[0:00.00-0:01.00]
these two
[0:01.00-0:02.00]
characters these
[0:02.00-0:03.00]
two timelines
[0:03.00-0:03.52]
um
--
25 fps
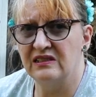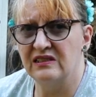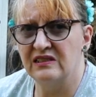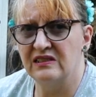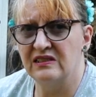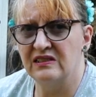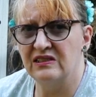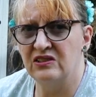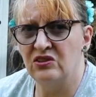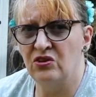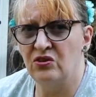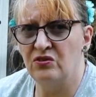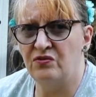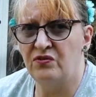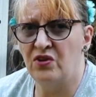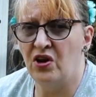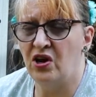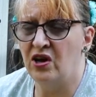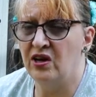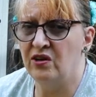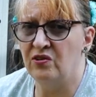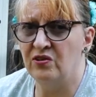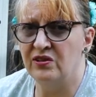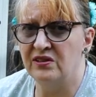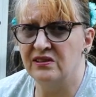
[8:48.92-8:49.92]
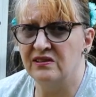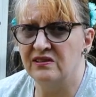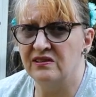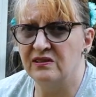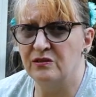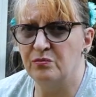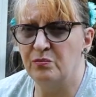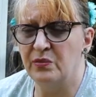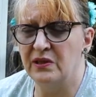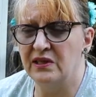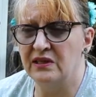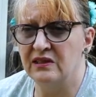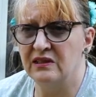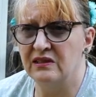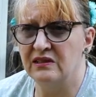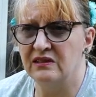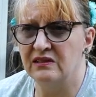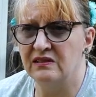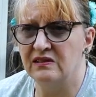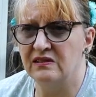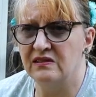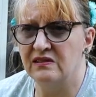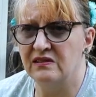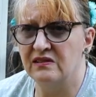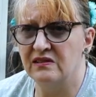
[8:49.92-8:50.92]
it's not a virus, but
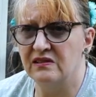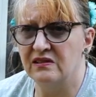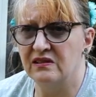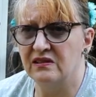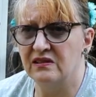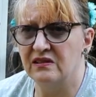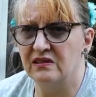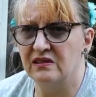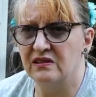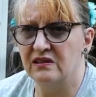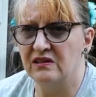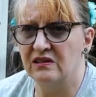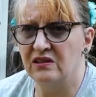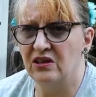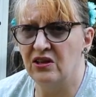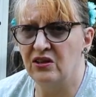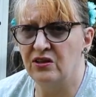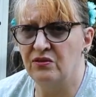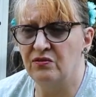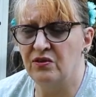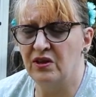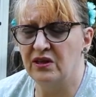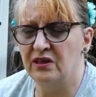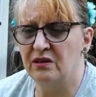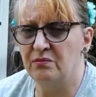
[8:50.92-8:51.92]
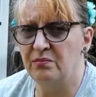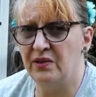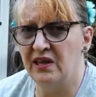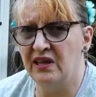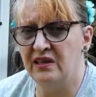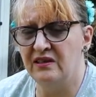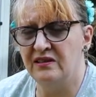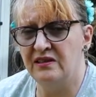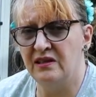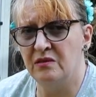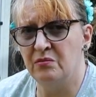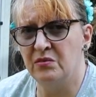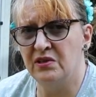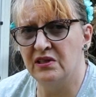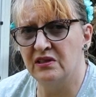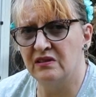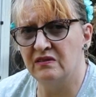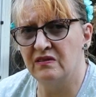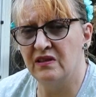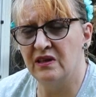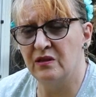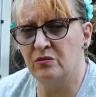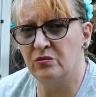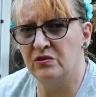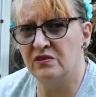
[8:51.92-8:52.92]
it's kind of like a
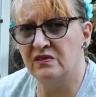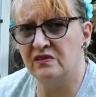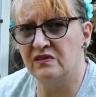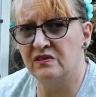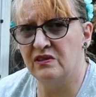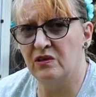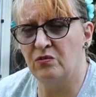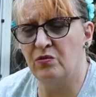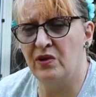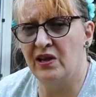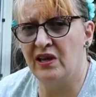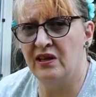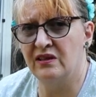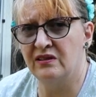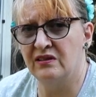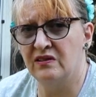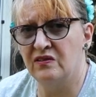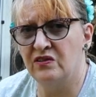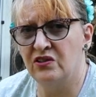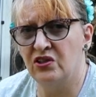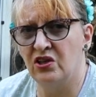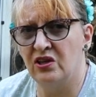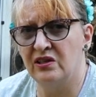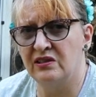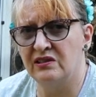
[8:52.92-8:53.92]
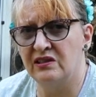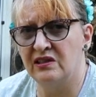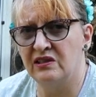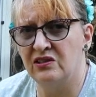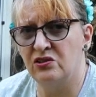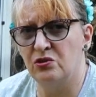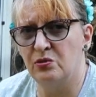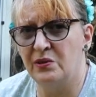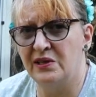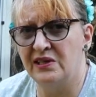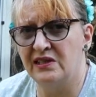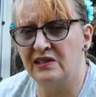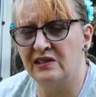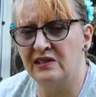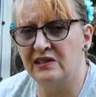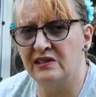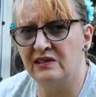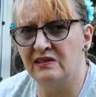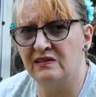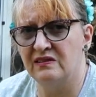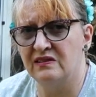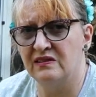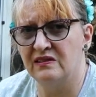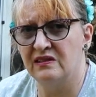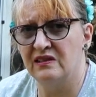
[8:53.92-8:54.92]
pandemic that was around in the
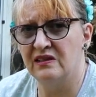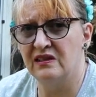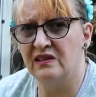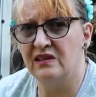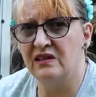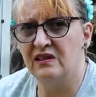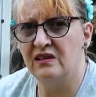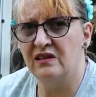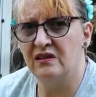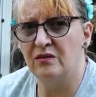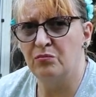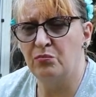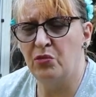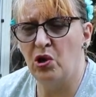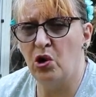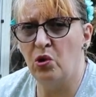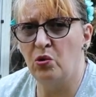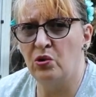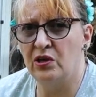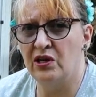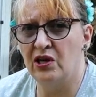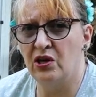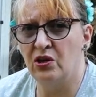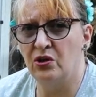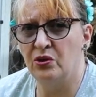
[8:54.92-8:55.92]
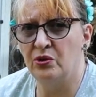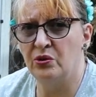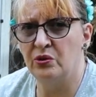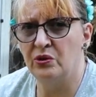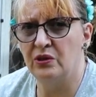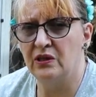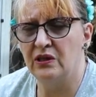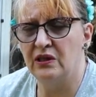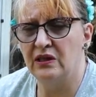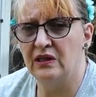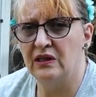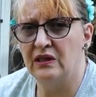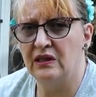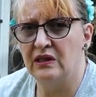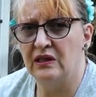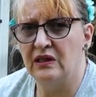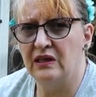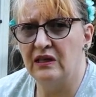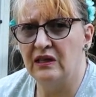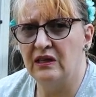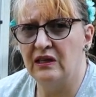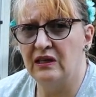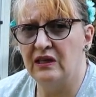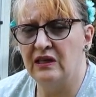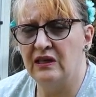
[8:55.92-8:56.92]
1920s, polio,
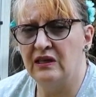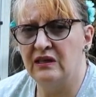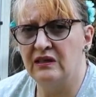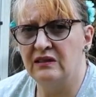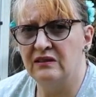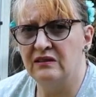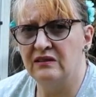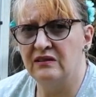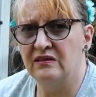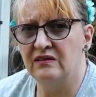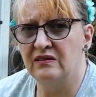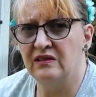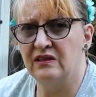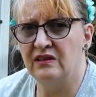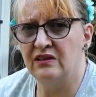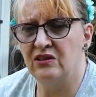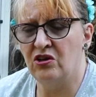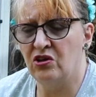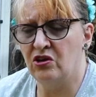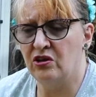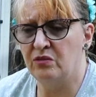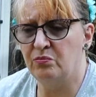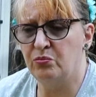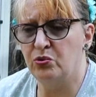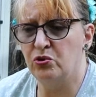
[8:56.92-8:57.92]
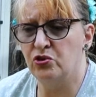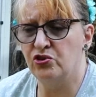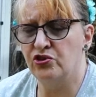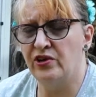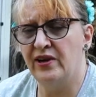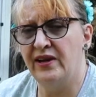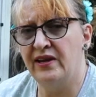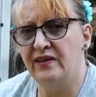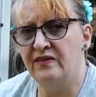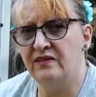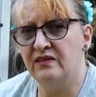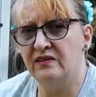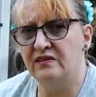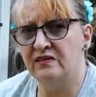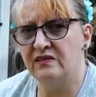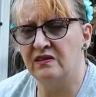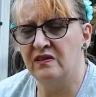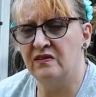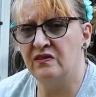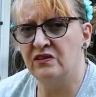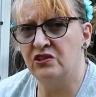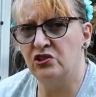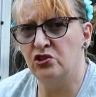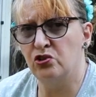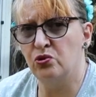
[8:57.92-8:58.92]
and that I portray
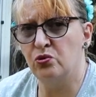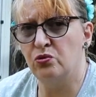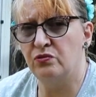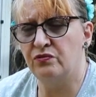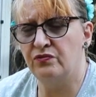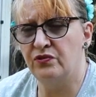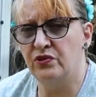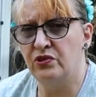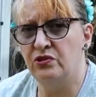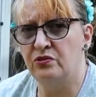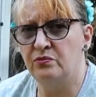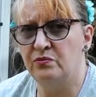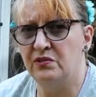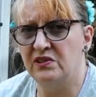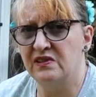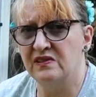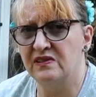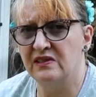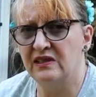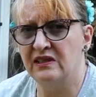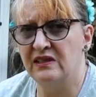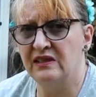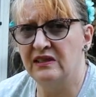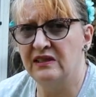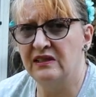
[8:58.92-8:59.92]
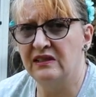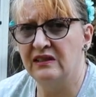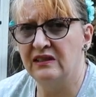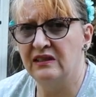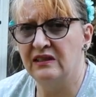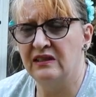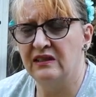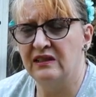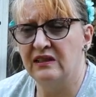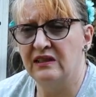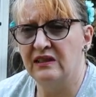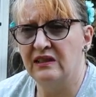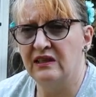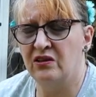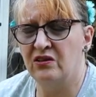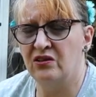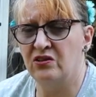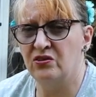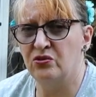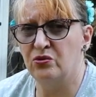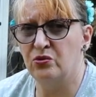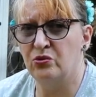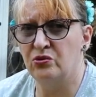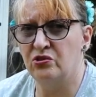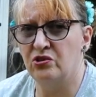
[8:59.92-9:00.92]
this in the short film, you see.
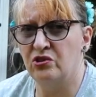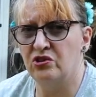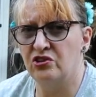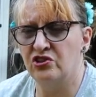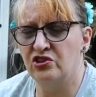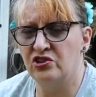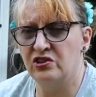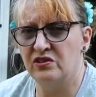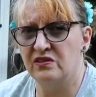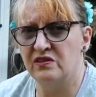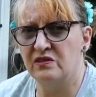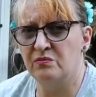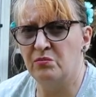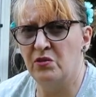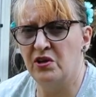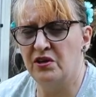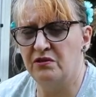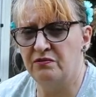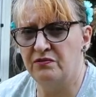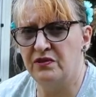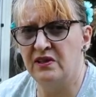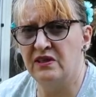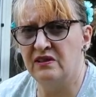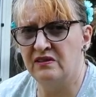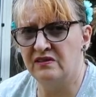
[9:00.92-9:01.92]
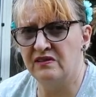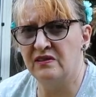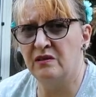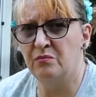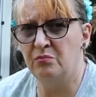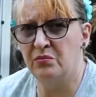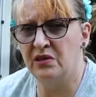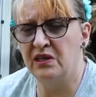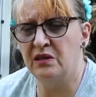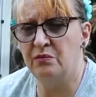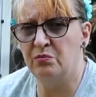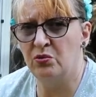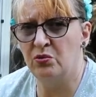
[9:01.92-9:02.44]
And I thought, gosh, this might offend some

[Exercise aim]: Return exactly the lines of the material above, starting at the line containing "[8:50.92-8:51.92]" and finishing at the line containing "[8:58.92-8:59.92]", without any pictures.

[Completed exercise]:
[8:50.92-8:51.92]
[8:51.92-8:52.92]
it's kind of like a
[8:52.92-8:53.92]
[8:53.92-8:54.92]
pandemic that was around in the
[8:54.92-8:55.92]
[8:55.92-8:56.92]
1920s, polio,
[8:56.92-8:57.92]
[8:57.92-8:58.92]
and that I portray
[8:58.92-8:59.92]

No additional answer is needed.